* **What is expected**:
Omit all pictures, then retype the data exactly as given.

* **Data shown**:
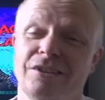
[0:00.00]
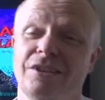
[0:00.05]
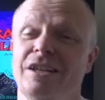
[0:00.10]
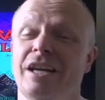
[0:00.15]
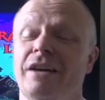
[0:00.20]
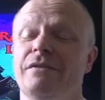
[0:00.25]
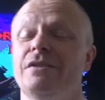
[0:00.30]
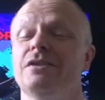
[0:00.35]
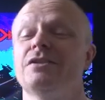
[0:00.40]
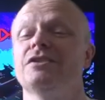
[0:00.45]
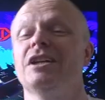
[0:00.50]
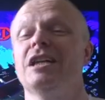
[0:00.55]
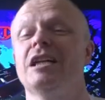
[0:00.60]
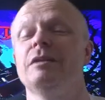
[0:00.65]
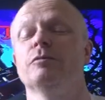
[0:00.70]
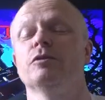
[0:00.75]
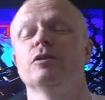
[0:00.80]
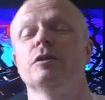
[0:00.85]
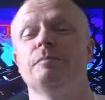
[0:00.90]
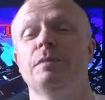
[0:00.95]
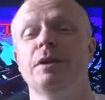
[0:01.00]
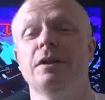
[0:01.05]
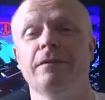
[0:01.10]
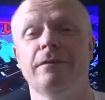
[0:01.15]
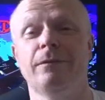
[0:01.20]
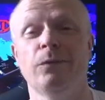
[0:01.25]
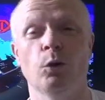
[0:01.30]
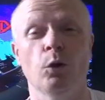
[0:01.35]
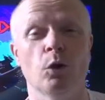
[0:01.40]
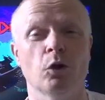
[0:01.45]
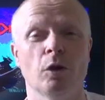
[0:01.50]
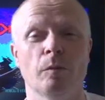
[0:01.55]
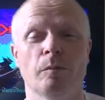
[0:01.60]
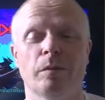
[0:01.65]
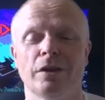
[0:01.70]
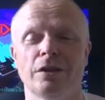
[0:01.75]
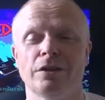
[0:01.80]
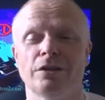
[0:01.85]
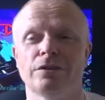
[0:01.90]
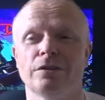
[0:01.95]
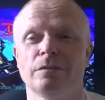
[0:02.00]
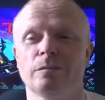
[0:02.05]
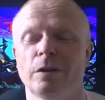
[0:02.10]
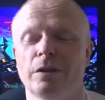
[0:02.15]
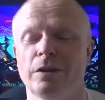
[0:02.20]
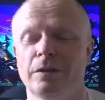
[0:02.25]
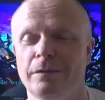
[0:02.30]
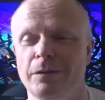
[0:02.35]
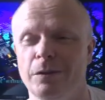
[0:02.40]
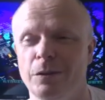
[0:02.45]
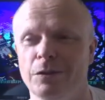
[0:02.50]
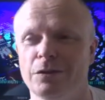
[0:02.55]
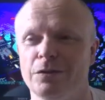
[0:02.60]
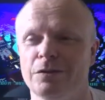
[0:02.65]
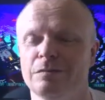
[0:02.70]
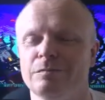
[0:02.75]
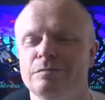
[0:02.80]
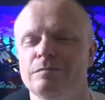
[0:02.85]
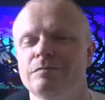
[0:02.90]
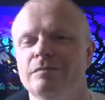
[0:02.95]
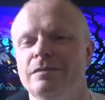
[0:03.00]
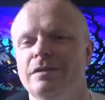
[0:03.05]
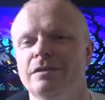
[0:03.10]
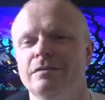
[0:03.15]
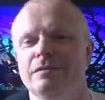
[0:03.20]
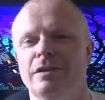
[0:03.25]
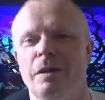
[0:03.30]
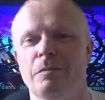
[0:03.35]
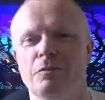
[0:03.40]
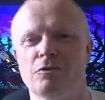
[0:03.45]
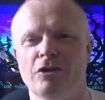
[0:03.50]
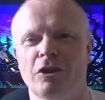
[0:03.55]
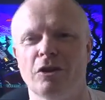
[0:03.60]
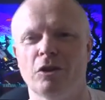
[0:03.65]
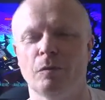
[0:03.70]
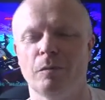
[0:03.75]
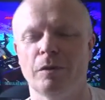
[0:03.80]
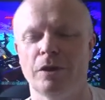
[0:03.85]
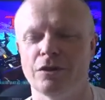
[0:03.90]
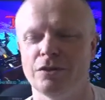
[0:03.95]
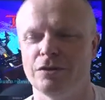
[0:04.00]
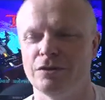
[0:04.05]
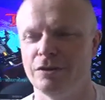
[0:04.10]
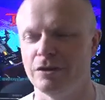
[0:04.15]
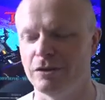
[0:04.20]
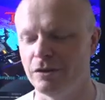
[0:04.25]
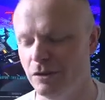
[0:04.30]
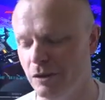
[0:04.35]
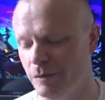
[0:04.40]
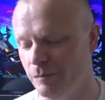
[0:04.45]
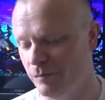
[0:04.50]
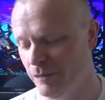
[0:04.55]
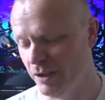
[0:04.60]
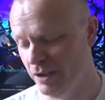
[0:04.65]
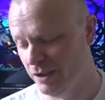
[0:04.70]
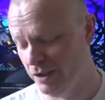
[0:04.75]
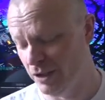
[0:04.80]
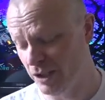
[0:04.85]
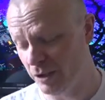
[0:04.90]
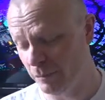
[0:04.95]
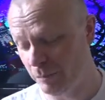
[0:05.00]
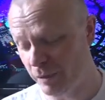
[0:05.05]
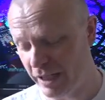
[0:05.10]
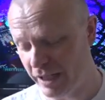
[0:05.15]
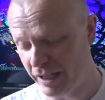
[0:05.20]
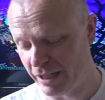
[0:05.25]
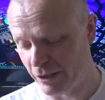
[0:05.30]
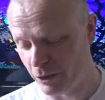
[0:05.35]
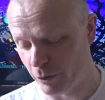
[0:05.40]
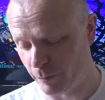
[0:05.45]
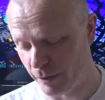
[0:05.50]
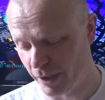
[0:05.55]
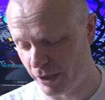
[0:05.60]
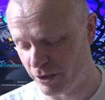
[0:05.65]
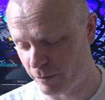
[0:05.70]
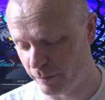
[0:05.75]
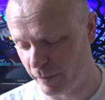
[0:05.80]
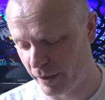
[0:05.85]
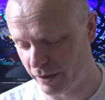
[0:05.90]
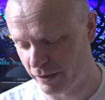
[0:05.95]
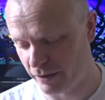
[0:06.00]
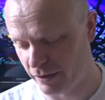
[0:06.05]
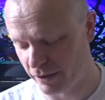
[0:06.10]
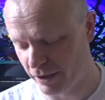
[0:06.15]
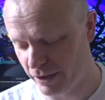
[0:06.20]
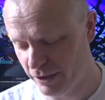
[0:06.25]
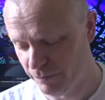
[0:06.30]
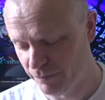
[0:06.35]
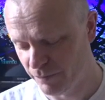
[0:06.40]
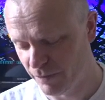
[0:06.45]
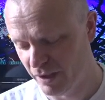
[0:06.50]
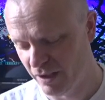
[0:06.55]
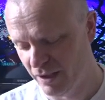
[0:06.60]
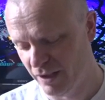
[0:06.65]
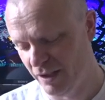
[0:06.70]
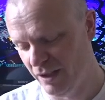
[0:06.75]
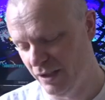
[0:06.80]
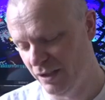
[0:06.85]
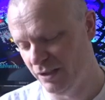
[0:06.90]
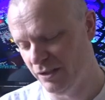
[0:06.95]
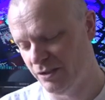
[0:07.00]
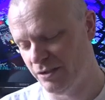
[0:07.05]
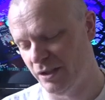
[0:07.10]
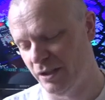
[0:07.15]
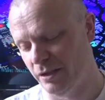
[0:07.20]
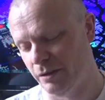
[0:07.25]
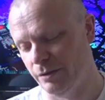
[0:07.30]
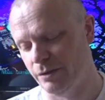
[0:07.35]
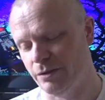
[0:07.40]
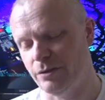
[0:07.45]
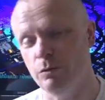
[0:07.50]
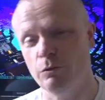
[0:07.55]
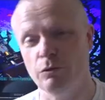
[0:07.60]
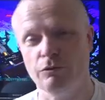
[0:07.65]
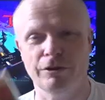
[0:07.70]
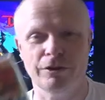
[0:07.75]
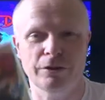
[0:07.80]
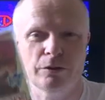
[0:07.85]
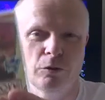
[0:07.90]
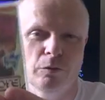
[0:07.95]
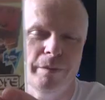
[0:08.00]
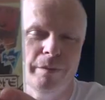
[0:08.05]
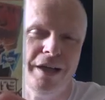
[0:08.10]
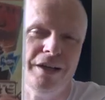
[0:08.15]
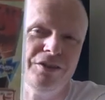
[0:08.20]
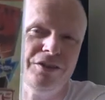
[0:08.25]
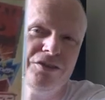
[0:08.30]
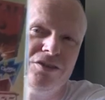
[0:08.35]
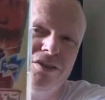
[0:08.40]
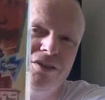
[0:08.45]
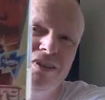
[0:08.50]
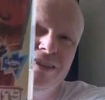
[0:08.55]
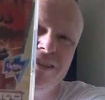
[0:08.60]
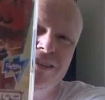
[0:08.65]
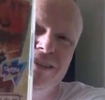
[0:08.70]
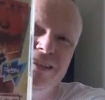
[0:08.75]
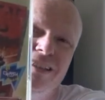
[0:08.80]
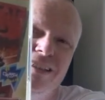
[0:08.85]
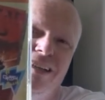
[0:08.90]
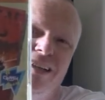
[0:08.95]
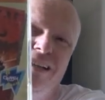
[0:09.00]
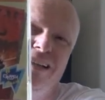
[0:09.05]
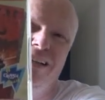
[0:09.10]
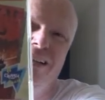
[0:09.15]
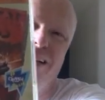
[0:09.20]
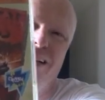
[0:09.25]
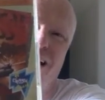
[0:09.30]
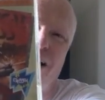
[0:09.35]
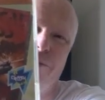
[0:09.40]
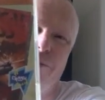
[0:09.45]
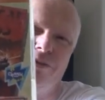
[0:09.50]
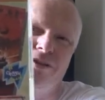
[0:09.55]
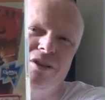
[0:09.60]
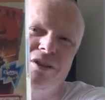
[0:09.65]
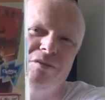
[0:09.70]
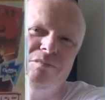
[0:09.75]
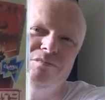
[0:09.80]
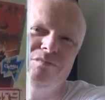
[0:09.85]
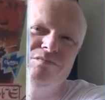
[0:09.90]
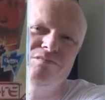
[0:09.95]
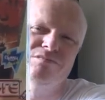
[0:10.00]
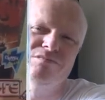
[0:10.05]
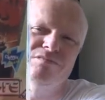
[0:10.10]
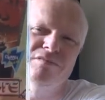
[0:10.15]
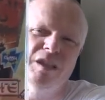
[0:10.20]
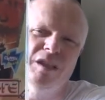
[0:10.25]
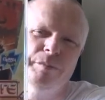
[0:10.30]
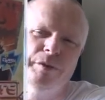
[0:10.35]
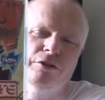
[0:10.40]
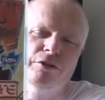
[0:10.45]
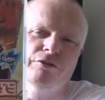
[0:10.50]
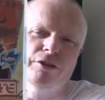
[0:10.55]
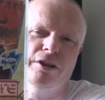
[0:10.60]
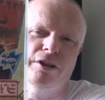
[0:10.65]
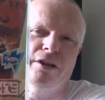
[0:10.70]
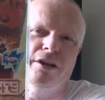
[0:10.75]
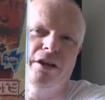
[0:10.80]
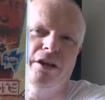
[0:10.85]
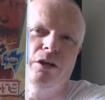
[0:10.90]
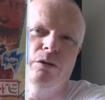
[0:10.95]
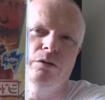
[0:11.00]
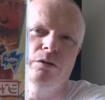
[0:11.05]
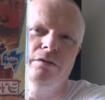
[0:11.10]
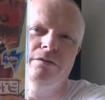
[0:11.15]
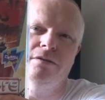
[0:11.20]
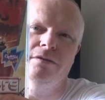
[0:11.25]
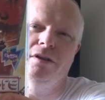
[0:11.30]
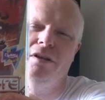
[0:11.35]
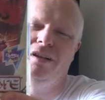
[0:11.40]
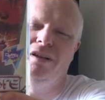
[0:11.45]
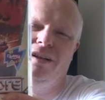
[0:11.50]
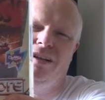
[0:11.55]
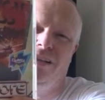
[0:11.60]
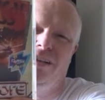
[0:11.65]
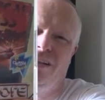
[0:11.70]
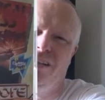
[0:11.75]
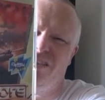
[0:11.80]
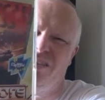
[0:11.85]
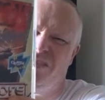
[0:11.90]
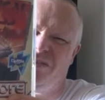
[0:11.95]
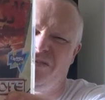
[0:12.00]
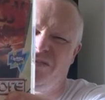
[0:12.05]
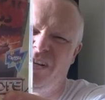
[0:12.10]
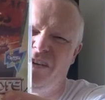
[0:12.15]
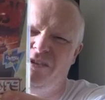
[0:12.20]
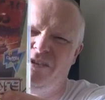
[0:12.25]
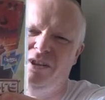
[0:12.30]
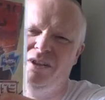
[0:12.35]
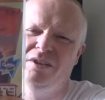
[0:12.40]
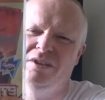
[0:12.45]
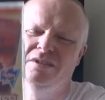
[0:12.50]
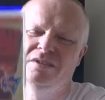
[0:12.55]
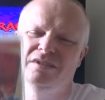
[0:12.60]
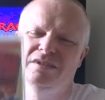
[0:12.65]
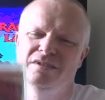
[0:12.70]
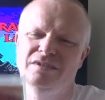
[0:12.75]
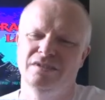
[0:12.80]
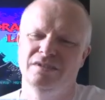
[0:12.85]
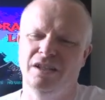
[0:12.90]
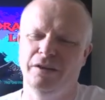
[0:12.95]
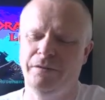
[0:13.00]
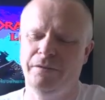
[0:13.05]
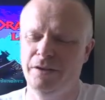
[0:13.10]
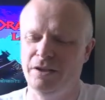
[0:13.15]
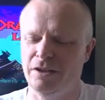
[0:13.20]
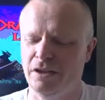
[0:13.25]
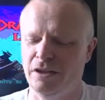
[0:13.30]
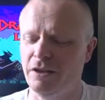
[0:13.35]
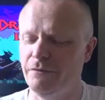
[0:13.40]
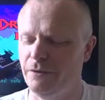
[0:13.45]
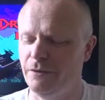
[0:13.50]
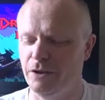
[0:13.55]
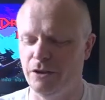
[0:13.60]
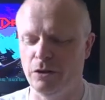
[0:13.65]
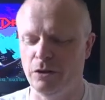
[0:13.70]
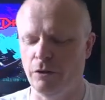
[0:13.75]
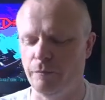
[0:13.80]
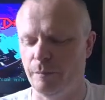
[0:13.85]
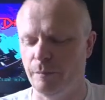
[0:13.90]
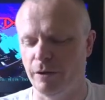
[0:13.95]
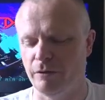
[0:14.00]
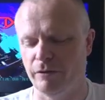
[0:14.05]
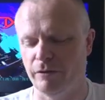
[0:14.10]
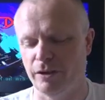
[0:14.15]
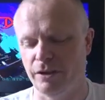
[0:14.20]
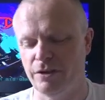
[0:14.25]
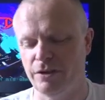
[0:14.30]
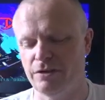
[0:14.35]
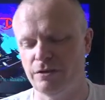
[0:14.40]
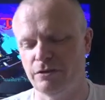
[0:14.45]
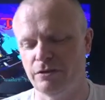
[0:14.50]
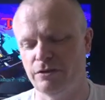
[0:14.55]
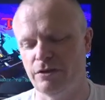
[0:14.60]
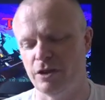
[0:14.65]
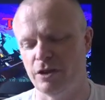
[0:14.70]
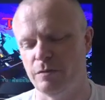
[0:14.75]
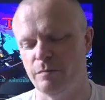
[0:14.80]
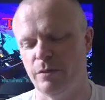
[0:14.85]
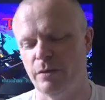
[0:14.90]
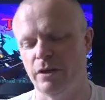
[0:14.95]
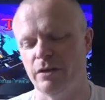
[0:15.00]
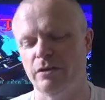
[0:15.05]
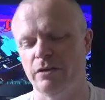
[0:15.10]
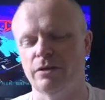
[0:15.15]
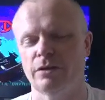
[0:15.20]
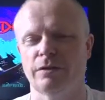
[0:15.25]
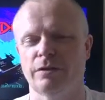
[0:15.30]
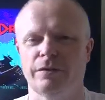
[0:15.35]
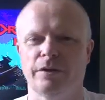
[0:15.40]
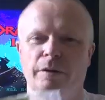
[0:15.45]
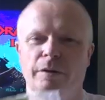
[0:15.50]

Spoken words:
did have this game on the Big 4 compilation, one of the first Amstrad compilations I got. I did play it a little bit actually back in the day. So it's called Critical Mass. That was a bit tricky to get hold of. It's a very, I don't think it got a big release, judging by the look of it.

* **Result of this task**:
[0:00.00]
[0:00.05]
[0:00.10]
[0:00.15]
[0:00.20]
[0:00.25]
[0:00.30]
[0:00.35]
[0:00.40]
[0:00.45]
[0:00.50]
[0:00.55]
[0:00.60]
[0:00.65]
[0:00.70]
[0:00.75]
[0:00.80]
[0:00.85]
[0:00.90]
[0:00.95]
[0:01.00]
[0:01.05]
[0:01.10]
[0:01.15]
[0:01.20]
[0:01.25]
[0:01.30]
[0:01.35]
[0:01.40]
[0:01.45]
[0:01.50]
[0:01.55]
[0:01.60]
[0:01.65]
[0:01.70]
[0:01.75]
[0:01.80]
[0:01.85]
[0:01.90]
[0:01.95]
[0:02.00]
[0:02.05]
[0:02.10]
[0:02.15]
[0:02.20]
[0:02.25]
[0:02.30]
[0:02.35]
[0:02.40]
[0:02.45]
[0:02.50]
[0:02.55]
[0:02.60]
[0:02.65]
[0:02.70]
[0:02.75]
[0:02.80]
[0:02.85]
[0:02.90]
[0:02.95]
[0:03.00]
[0:03.05]
[0:03.10]
[0:03.15]
[0:03.20]
[0:03.25]
[0:03.30]
[0:03.35]
[0:03.40]
[0:03.45]
[0:03.50]
[0:03.55]
[0:03.60]
[0:03.65]
[0:03.70]
[0:03.75]
[0:03.80]
[0:03.85]
[0:03.90]
[0:03.95]
[0:04.00]
[0:04.05]
[0:04.10]
[0:04.15]
[0:04.20]
[0:04.25]
[0:04.30]
[0:04.35]
[0:04.40]
[0:04.45]
[0:04.50]
[0:04.55]
[0:04.60]
[0:04.65]
[0:04.70]
[0:04.75]
[0:04.80]
[0:04.85]
[0:04.90]
[0:04.95]
[0:05.00]
[0:05.05]
[0:05.10]
[0:05.15]
[0:05.20]
[0:05.25]
[0:05.30]
[0:05.35]
[0:05.40]
[0:05.45]
[0:05.50]
[0:05.55]
[0:05.60]
[0:05.65]
[0:05.70]
[0:05.75]
[0:05.80]
[0:05.85]
[0:05.90]
[0:05.95]
[0:06.00]
[0:06.05]
[0:06.10]
[0:06.15]
[0:06.20]
[0:06.25]
[0:06.30]
[0:06.35]
[0:06.40]
[0:06.45]
[0:06.50]
[0:06.55]
[0:06.60]
[0:06.65]
[0:06.70]
[0:06.75]
[0:06.80]
[0:06.85]
[0:06.90]
[0:06.95]
[0:07.00]
[0:07.05]
[0:07.10]
[0:07.15]
[0:07.20]
[0:07.25]
[0:07.30]
[0:07.35]
[0:07.40]
[0:07.45]
[0:07.50]
[0:07.55]
[0:07.60]
[0:07.65]
[0:07.70]
[0:07.75]
[0:07.80]
[0:07.85]
[0:07.90]
[0:07.95]
[0:08.00]
[0:08.05]
[0:08.10]
[0:08.15]
[0:08.20]
[0:08.25]
[0:08.30]
[0:08.35]
[0:08.40]
[0:08.45]
[0:08.50]
[0:08.55]
[0:08.60]
[0:08.65]
[0:08.70]
[0:08.75]
[0:08.80]
[0:08.85]
[0:08.90]
[0:08.95]
[0:09.00]
[0:09.05]
[0:09.10]
[0:09.15]
[0:09.20]
[0:09.25]
[0:09.30]
[0:09.35]
[0:09.40]
[0:09.45]
[0:09.50]
[0:09.55]
[0:09.60]
[0:09.65]
[0:09.70]
[0:09.75]
[0:09.80]
[0:09.85]
[0:09.90]
[0:09.95]
[0:10.00]
[0:10.05]
[0:10.10]
[0:10.15]
[0:10.20]
[0:10.25]
[0:10.30]
[0:10.35]
[0:10.40]
[0:10.45]
[0:10.50]
[0:10.55]
[0:10.60]
[0:10.65]
[0:10.70]
[0:10.75]
[0:10.80]
[0:10.85]
[0:10.90]
[0:10.95]
[0:11.00]
[0:11.05]
[0:11.10]
[0:11.15]
[0:11.20]
[0:11.25]
[0:11.30]
[0:11.35]
[0:11.40]
[0:11.45]
[0:11.50]
[0:11.55]
[0:11.60]
[0:11.65]
[0:11.70]
[0:11.75]
[0:11.80]
[0:11.85]
[0:11.90]
[0:11.95]
[0:12.00]
[0:12.05]
[0:12.10]
[0:12.15]
[0:12.20]
[0:12.25]
[0:12.30]
[0:12.35]
[0:12.40]
[0:12.45]
[0:12.50]
[0:12.55]
[0:12.60]
[0:12.65]
[0:12.70]
[0:12.75]
[0:12.80]
[0:12.85]
[0:12.90]
[0:12.95]
[0:13.00]
[0:13.05]
[0:13.10]
[0:13.15]
[0:13.20]
[0:13.25]
[0:13.30]
[0:13.35]
[0:13.40]
[0:13.45]
[0:13.50]
[0:13.55]
[0:13.60]
[0:13.65]
[0:13.70]
[0:13.75]
[0:13.80]
[0:13.85]
[0:13.90]
[0:13.95]
[0:14.00]
[0:14.05]
[0:14.10]
[0:14.15]
[0:14.20]
[0:14.25]
[0:14.30]
[0:14.35]
[0:14.40]
[0:14.45]
[0:14.50]
[0:14.55]
[0:14.60]
[0:14.65]
[0:14.70]
[0:14.75]
[0:14.80]
[0:14.85]
[0:14.90]
[0:14.95]
[0:15.00]
[0:15.05]
[0:15.10]
[0:15.15]
[0:15.20]
[0:15.25]
[0:15.30]
[0:15.35]
[0:15.40]
[0:15.45]
[0:15.50]

Spoken words:
did have this game on the Big 4 compilation, one of the first Amstrad compilations I got. I did play it a little bit actually back in the day. So it's called Critical Mass. That was a bit tricky to get hold of. It's a very, I don't think it got a big release, judging by the look of it.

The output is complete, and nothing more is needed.